Normalizing dictionary values

Try this to modify in place:

d={'a':0.2, 'b':0.3}
factor=1.0/sum(d.itervalues())
for k in d:
  d[k] = d[k]*factor

result:

>>> d
{'a': 0.4, 'b': 0.6}

Alternatively to modify into a new dictionary, use a dict comprehension:

d={'a':0.2, 'b':0.3}
factor=1.0/sum(d.itervalues())
normalised_d = {k: v*factor for k, v in d.iteritems() }

Note the use of d.iteritems() which uses less memory than d.items(), so is better for a large dictionary.

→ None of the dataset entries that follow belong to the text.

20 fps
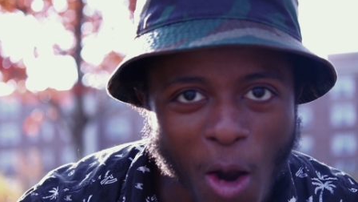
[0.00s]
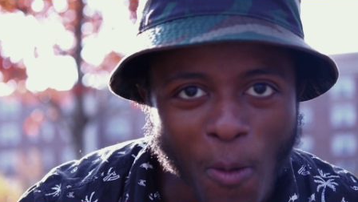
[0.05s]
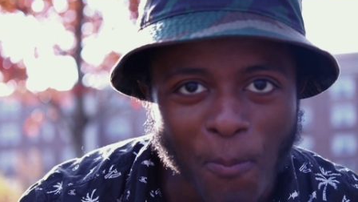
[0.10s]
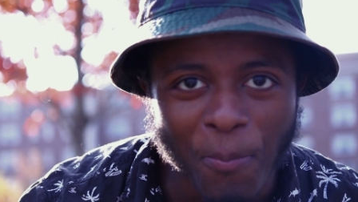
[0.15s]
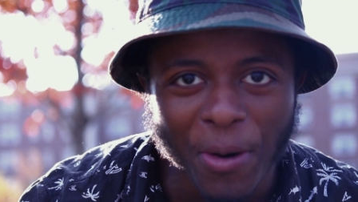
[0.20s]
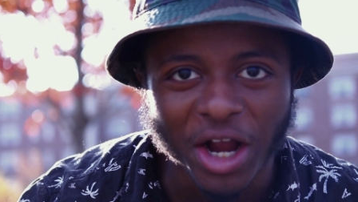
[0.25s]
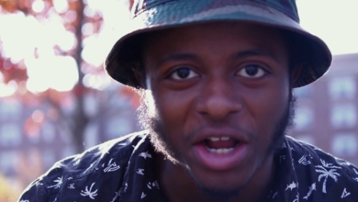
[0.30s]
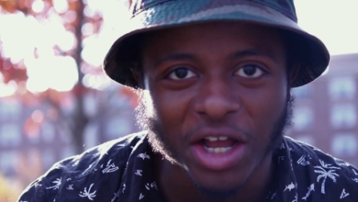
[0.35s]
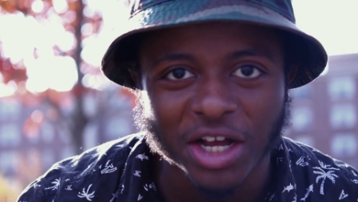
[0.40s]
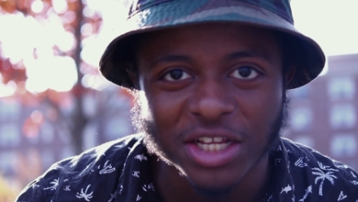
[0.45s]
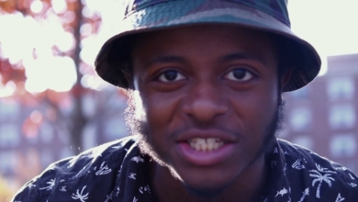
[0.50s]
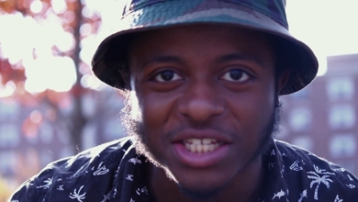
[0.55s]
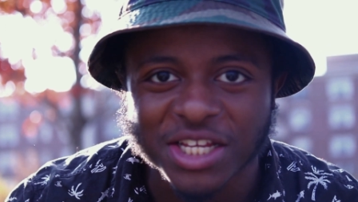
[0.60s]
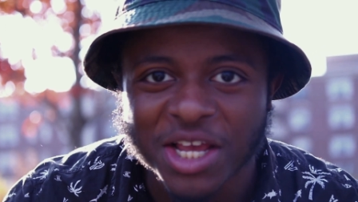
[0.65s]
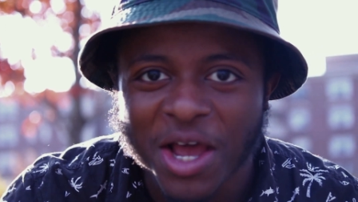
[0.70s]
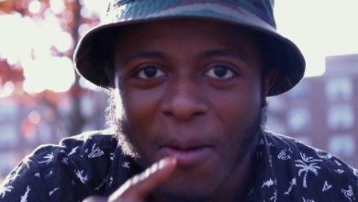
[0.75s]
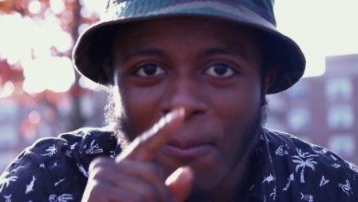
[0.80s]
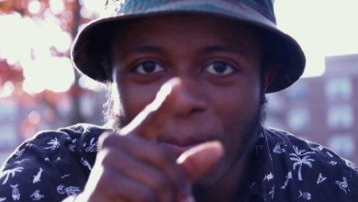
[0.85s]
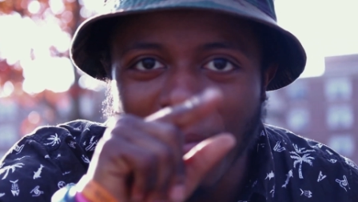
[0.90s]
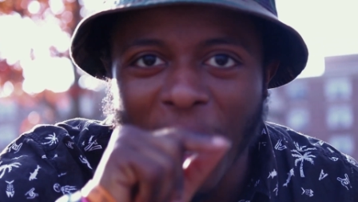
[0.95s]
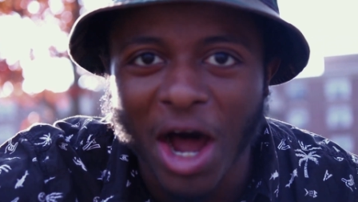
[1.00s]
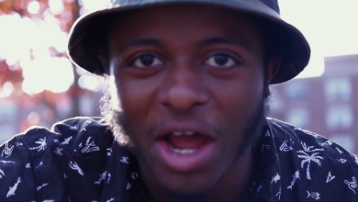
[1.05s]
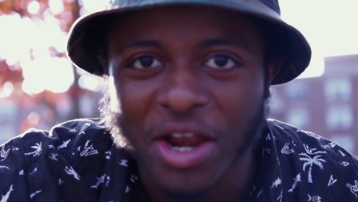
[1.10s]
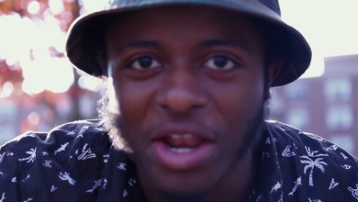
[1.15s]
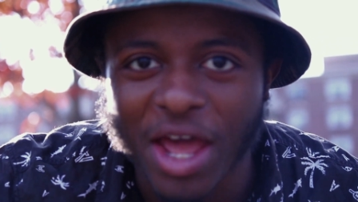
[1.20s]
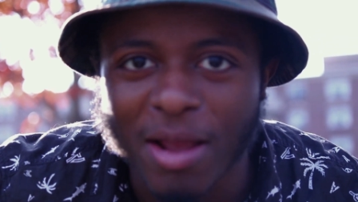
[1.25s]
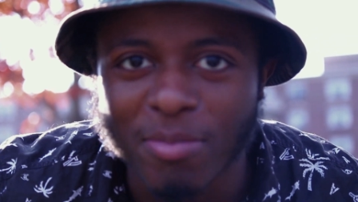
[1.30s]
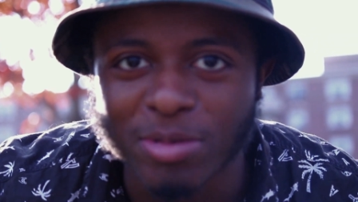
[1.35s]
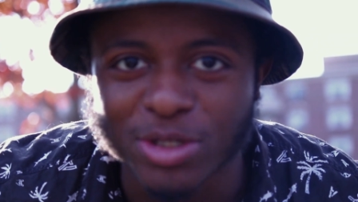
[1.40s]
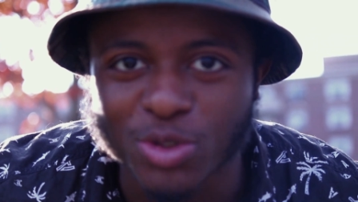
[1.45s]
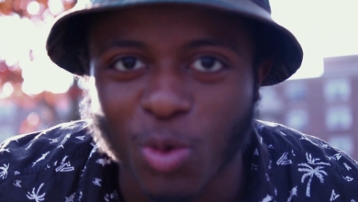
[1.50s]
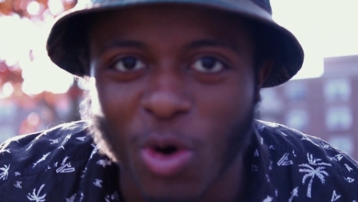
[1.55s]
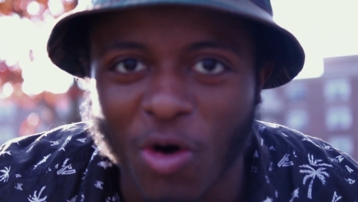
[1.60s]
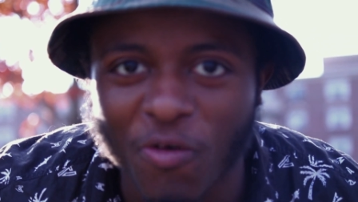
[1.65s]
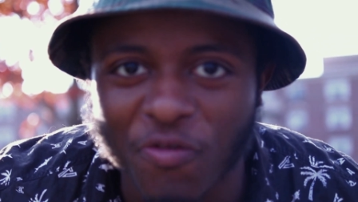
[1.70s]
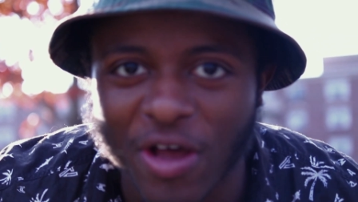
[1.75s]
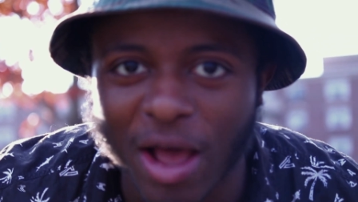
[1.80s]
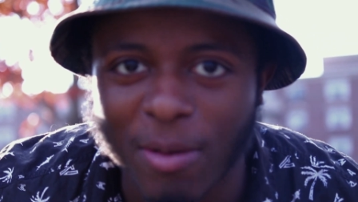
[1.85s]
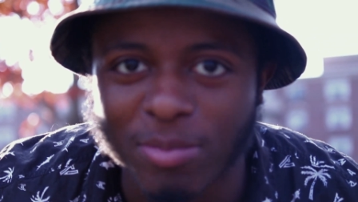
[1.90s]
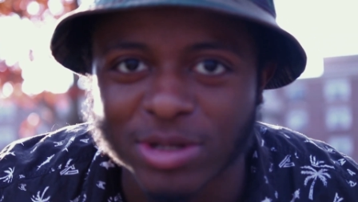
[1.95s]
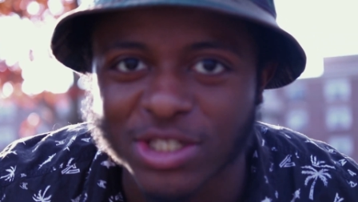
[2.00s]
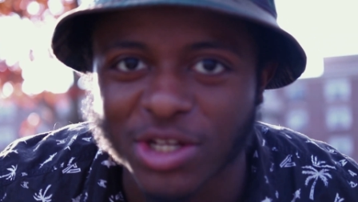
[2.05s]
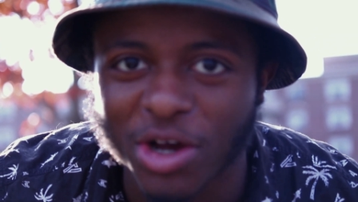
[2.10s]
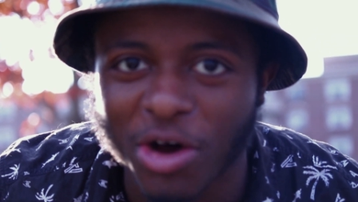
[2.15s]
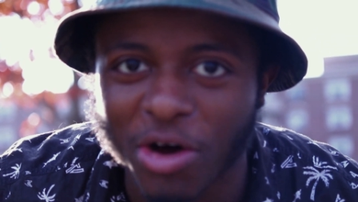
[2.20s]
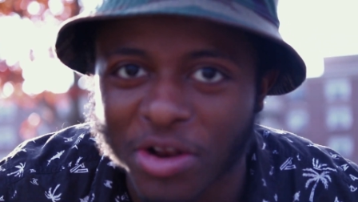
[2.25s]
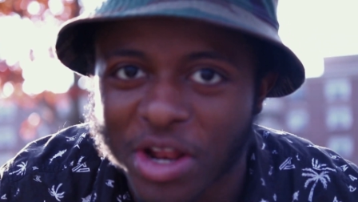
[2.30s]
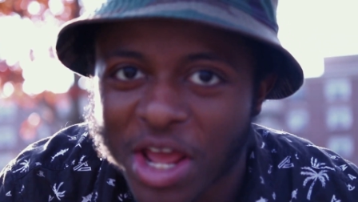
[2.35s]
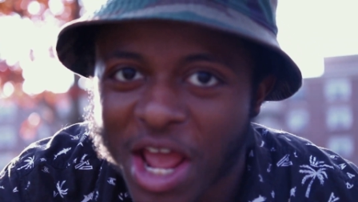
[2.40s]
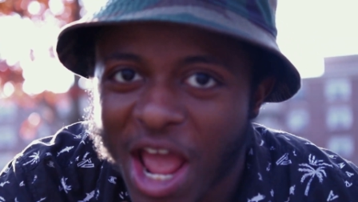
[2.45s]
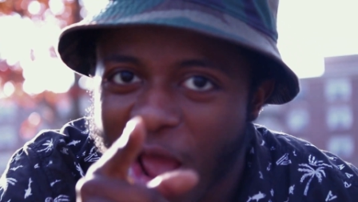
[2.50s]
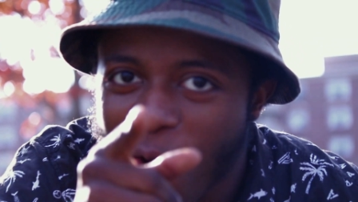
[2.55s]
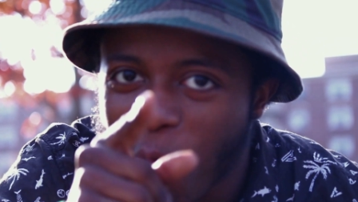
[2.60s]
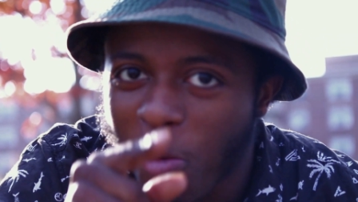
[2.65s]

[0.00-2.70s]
Yo buggers, my name is Wolf AmazonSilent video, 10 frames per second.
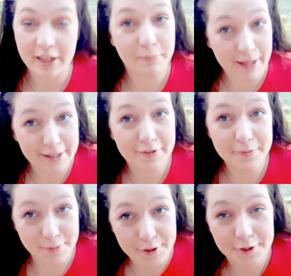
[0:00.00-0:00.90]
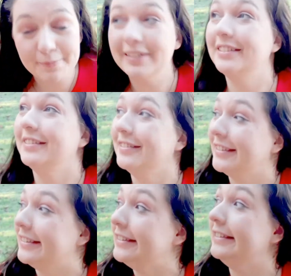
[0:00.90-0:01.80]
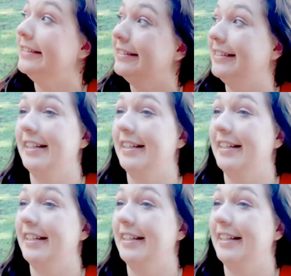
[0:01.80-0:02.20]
boob. AndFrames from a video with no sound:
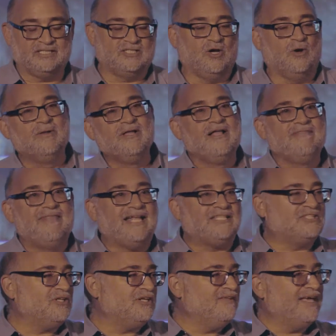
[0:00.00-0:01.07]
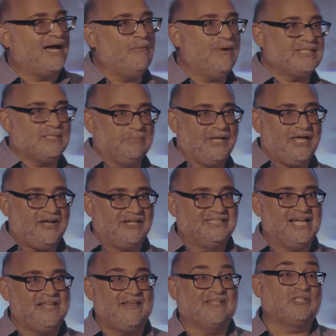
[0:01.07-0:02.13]
So that's sort of like I wasn't planning on
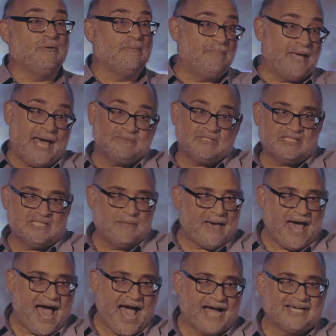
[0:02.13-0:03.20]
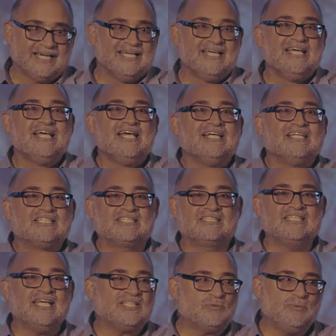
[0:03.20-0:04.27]
telling that story, but Babs is in the back,
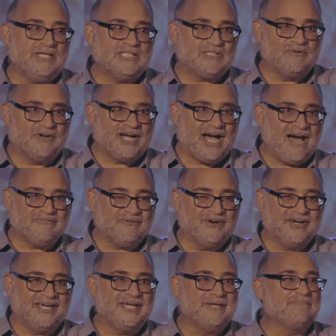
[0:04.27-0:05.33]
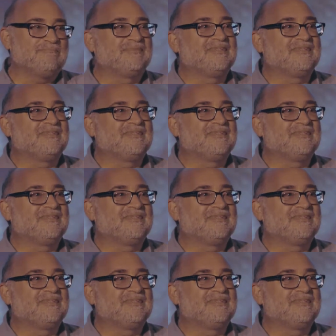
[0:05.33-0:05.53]
six weeks of recovery,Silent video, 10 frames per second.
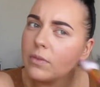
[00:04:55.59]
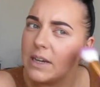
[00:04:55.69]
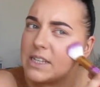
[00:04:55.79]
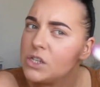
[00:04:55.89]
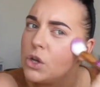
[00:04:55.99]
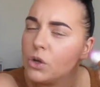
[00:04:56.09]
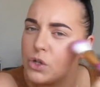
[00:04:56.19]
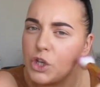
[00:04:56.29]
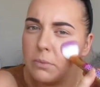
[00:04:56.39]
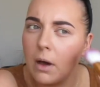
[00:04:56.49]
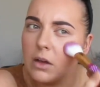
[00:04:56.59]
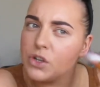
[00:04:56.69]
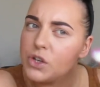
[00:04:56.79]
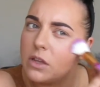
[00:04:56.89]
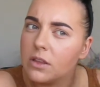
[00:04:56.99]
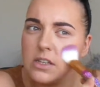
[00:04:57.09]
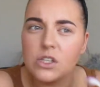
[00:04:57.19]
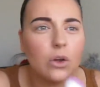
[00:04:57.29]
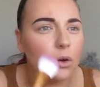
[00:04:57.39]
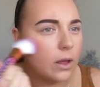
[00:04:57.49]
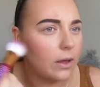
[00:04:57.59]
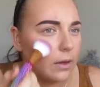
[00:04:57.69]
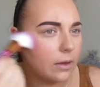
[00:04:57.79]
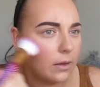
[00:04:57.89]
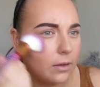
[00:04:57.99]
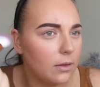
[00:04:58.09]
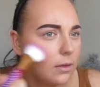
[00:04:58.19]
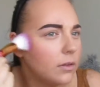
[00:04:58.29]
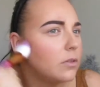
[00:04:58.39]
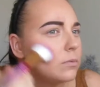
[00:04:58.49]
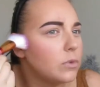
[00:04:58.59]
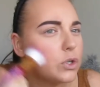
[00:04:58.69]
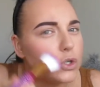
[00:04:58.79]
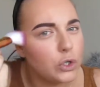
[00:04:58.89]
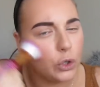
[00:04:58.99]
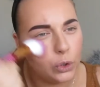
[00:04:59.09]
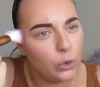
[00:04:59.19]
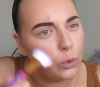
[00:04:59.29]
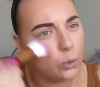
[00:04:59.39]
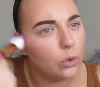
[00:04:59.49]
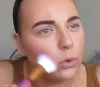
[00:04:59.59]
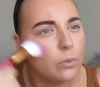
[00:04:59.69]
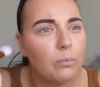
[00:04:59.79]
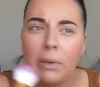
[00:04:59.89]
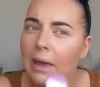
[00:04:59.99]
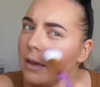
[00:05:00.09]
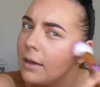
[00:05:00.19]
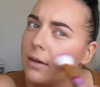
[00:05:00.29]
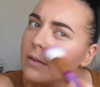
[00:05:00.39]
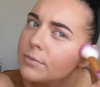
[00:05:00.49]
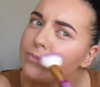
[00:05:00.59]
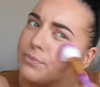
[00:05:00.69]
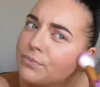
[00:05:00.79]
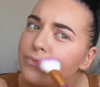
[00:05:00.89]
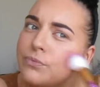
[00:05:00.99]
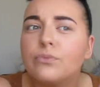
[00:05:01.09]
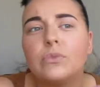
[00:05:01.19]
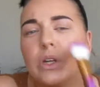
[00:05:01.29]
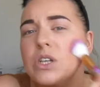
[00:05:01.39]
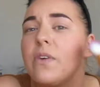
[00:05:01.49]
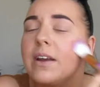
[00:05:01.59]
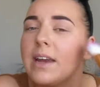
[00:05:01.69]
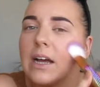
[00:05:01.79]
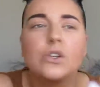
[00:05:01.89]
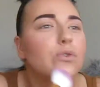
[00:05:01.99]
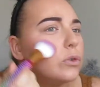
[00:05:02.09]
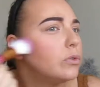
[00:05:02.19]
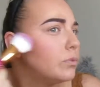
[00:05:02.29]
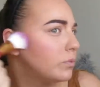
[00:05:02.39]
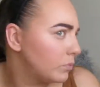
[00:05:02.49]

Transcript: It's not too much either. It's not like too pink Looks very natural.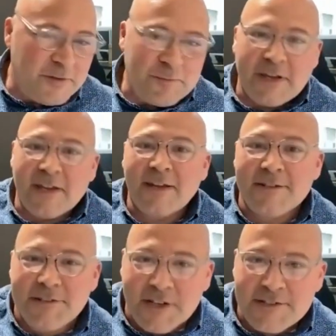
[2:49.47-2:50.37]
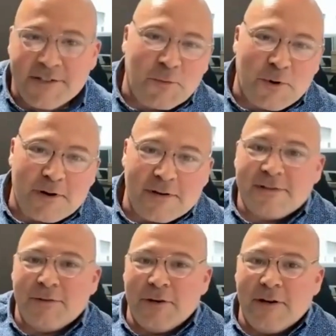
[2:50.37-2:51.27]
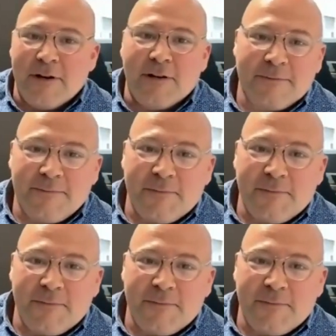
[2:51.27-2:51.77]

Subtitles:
making congestion worse, or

EDIT: Since there are quite a few of them, and getting this right seems to be important, I've summarised all the ideas in the comments to this answer together to the following (including borrowing something from this post):

import math
import operator

def really_safe_normalise_in_place(d):
    factor=1.0/math.fsum(d.itervalues())
    for k in d:
        d[k] = d[k]*factor
    key_for_max = max(d.iteritems(), key=operator.itemgetter(1))[0]
    diff = 1.0 - math.fsum(d.itervalues())
    #print "discrepancy = " + str(diff)
    d[key_for_max] += diff

d={v: v+1.0/v for v in xrange(1, 1000001)}
really_safe_normalise_in_place(d)
print math.fsum(d.itervalues())

Took a couple of goes to come up with dictionary that actually created a non-zero error when normalising but hope this illustrates the point.

EDIT: For Python 3.0. see the following change: Python 3.0 Wiki Built-in Changes

Remove dict.iteritems(), dict.iterkeys(), and dict.itervalues().

Instead: use dict.items(), dict.keys(), and dict.values() respectively.


def normalize(d, target=1.0):
   raw = sum(d.values())
   factor = target/raw
   return {key:value*factor for key,value in d.iteritems()}

Use it like this:

>>> data = {'a': 0.2, 'b': 0.3, 'c': 1.5}
>>> normalize(data)
{'b': 0.15, 'c': 0.75, 'a': 0.1}